I don't even see riots as a legitimate form of protest. Every time it happens, it hurts the movement and makes people less willing to change their ideas. But if the occasional BLM riot is reason enough to completely ignore these problems, then that's seriously forgetin unfair. There have probably been more riots over wage disputes and football than anything BLM has started, but you don't see people generalizing 40% of the country as 'terrorists' over union membership and football. Hell, riots are literally some of the most celebrated parts of our history, and you don't see anybody saying 'hey, it didn't count because some of their members broke stuff'.

Yes, some of the members of BLM are just violent idiots looking for an excuse to destroy property. Yes, the movement has some demands that will be ineffective in resolving police brutality. But this isn't new.
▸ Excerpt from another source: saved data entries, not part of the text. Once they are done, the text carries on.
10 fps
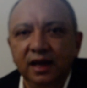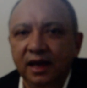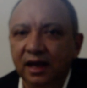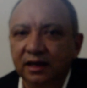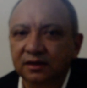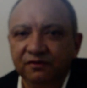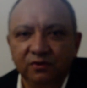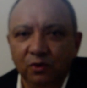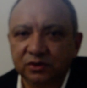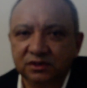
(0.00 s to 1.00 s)
and, of
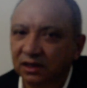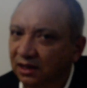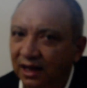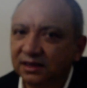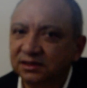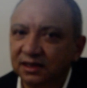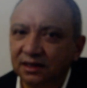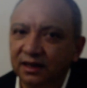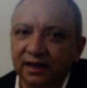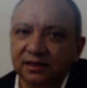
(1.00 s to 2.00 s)
course, the
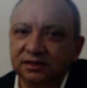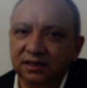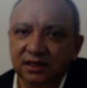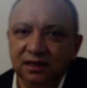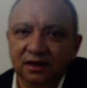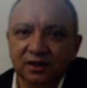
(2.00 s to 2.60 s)
lasting legacy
The Civil Rights Movement was filled with tons of race-related riots, and many were started by people on the same side as MLK. Everyone loves to romanticize the Civil Rights Movement as a bunch of peaceful marches, but it was even more violent and controversial than what's happening today. Likewise, back then, people had the exact same complaints about Civil Rights Activists as they do about BLM, that it's 'too disruptive', and it 'hurts the movement'.

You can call out all the bad eggs of BLM as much as you want, but 40% of white people already support the movement and it usually only takes 3.5% of a nation participating in a social movement for it to eventually succeed. BLM will succeed in changing our law enforcement system, and it will be remembered through all the journalists, writers, Ivy League students, and activists that helped it do so. You can either see the big picture, or you can just be that tribal grandpa that talks all about the uppity' mondays from the '60s whose protests blocked up the streets.

Just because riots were shined upon in the past, doesn't make it loving okay for them to happen near every loving time BLM shows up and to put a state in a state of emergency.

BLM has a ton of peaceful protests, but only the ones that turn into riots are put into national news

Just because riots were shined upon in the past, doesn't make it loving okay for them to happen near every loving time BLM shows up and to put a state in a state of emergency.
It doesn't, but it also doesn't mean that the movement itself is intrinsically violent or ineffective. Riots are symptomatic of heated social movements, and most of the important social movements in history involved riots. To discount an entire movement because of violence means that you're missing out on possibly making society a better place.